Thursday, December 31, 2009

Kraft Food Thrives By Catering to Chinese Consumers

Source: Forbes

Kraft finds a way to sell Oreos and other old favorites to new Chinese customers.

For years Oreo cookies were a hard sell in China. Consumers found the traditional U.S. version of the Kraft Foods cookie too sweet and, at the equivalent of 73 cents for 14 cookies, too expensive. The package was too big for small Chinese families.

Like many global companies, Kraft had to dress a signature product differently to gain acceptance in the world's most populous market. Kraft International President Sanjay Khosla can boast of success. The snack-size (and less sugary) Oreo accounted for 7.3% of the Chinese cookie market for the 12 months through September. That was one-third higher than in 2008. ACNielsen says Kraft's 22% slice of the $1.6 billion that the Chinese spend on cookies is nearly three times that of runner-up Tingyi of Taiwan. International rival Nestlé has a ninth of Kraft's share.

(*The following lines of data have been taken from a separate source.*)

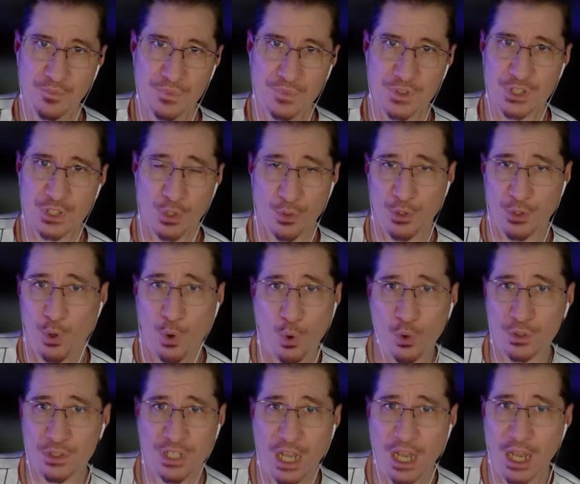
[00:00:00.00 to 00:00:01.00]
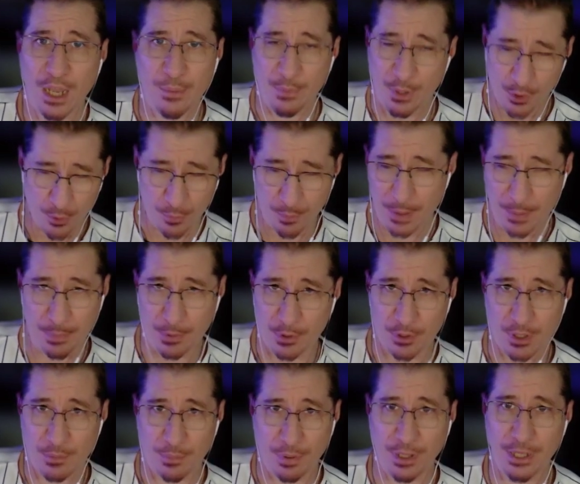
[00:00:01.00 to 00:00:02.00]
So the whole time, other people are
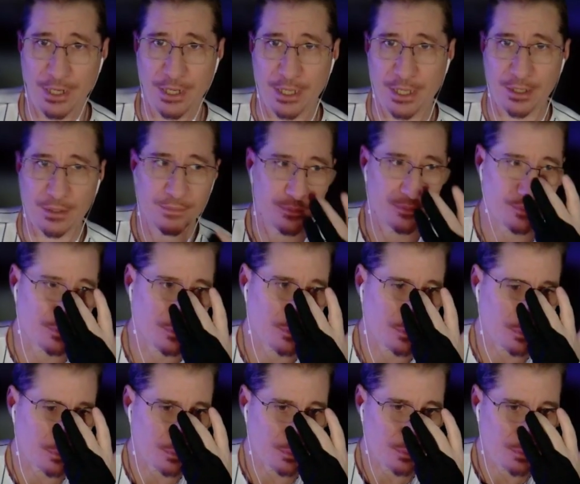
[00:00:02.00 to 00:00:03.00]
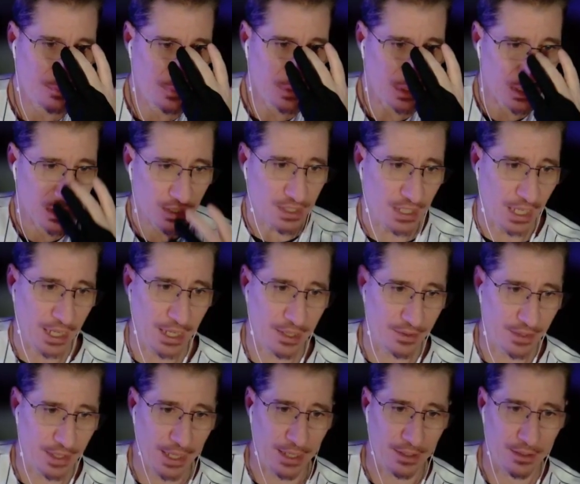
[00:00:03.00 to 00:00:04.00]
complaining, saying
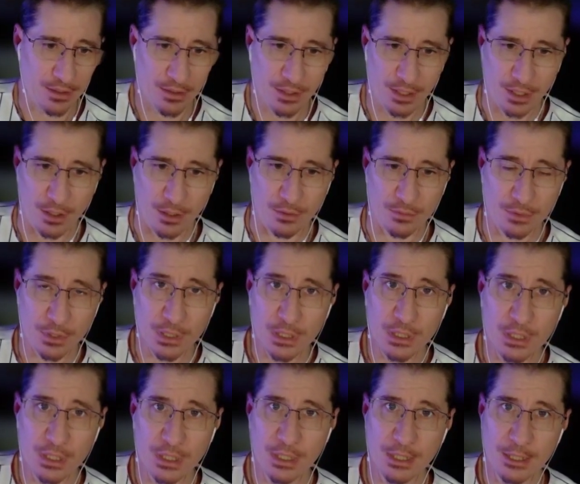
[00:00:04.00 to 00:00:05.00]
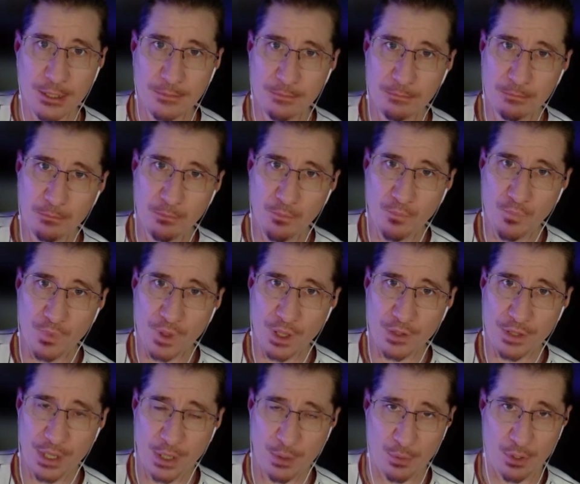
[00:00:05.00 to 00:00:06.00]
that, you know,
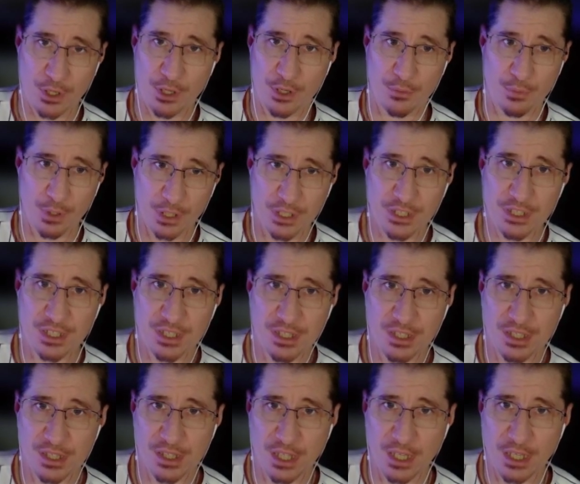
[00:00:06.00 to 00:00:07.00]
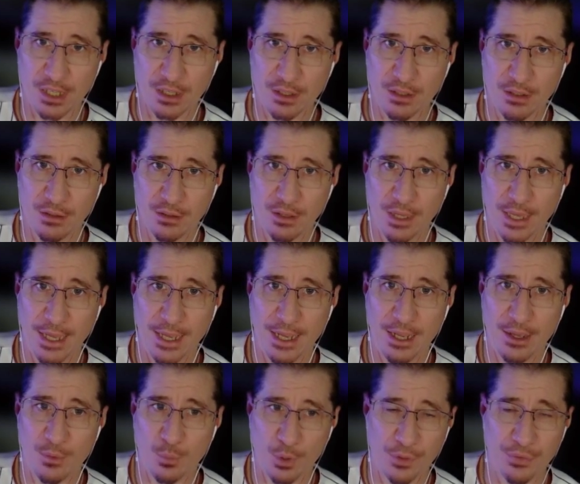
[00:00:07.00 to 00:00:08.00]
they were going to release this thing
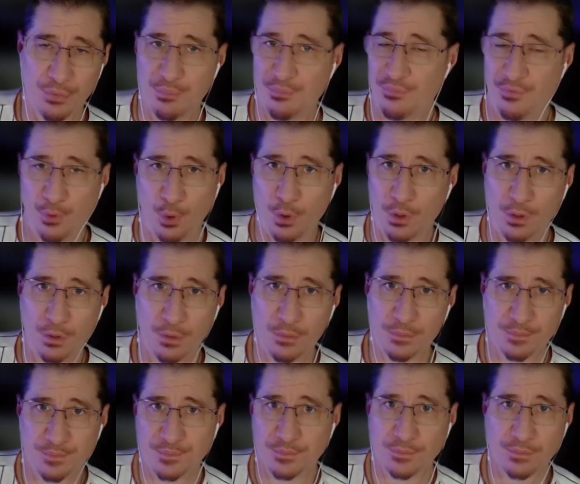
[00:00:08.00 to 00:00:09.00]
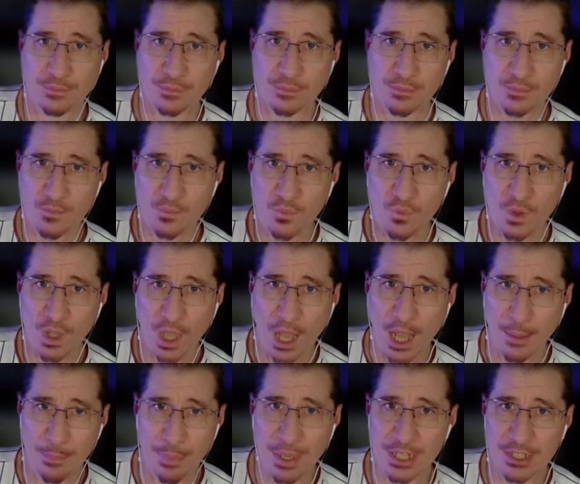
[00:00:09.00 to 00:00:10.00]
and with full
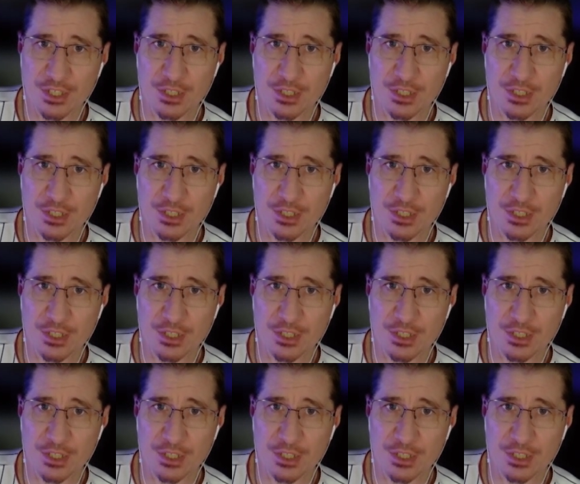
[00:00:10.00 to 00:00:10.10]
iPad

Cookies might seem a nutritional nightmare to American parents, but in China, beset by food-safety worries and still short on calories for its poorer folk, they can be a godsend at the convenience counter. Kraft has made another offering: Jai-Gai (translation: "good calcium"), a favorite because it promises the calcium equivalent of three glasses of milk in each 1.5-yuan (25-cent) pack.

"We view China as a market that has taught us how to focus, how to differentiate and how to innovate," says Khosla, who joined Kraft in 2007 from Fonterra Co-operative Group, a multinational dairy in New Zealand. Before joining Fonterra in 2004, Khosla spent 27 years with Unilever overseas. A new cookie r&d center at Suzhou Industrial Park, near Shanghai, will plot future treats.

China is the most important country in Kraft's developing-markets division, and Khosla has built up a product development and distribution operation managed by Chinese. The division is anchored by the Oreo brand (which has been extended into wafers, soft cakes and a strawberry creme flavor) and by Tang, the usually powdered orange drink that was hot in the U.S. sometime before the first moon landing.

Tang's tipping point came after Kraft gained a clearer understanding of Chinese consumers' needs. Says Khosla: "The local business team found that children in China think water is boring, while at the same time mothers were concerned about getting their children to drink enough water. There was clearly an opportunity here."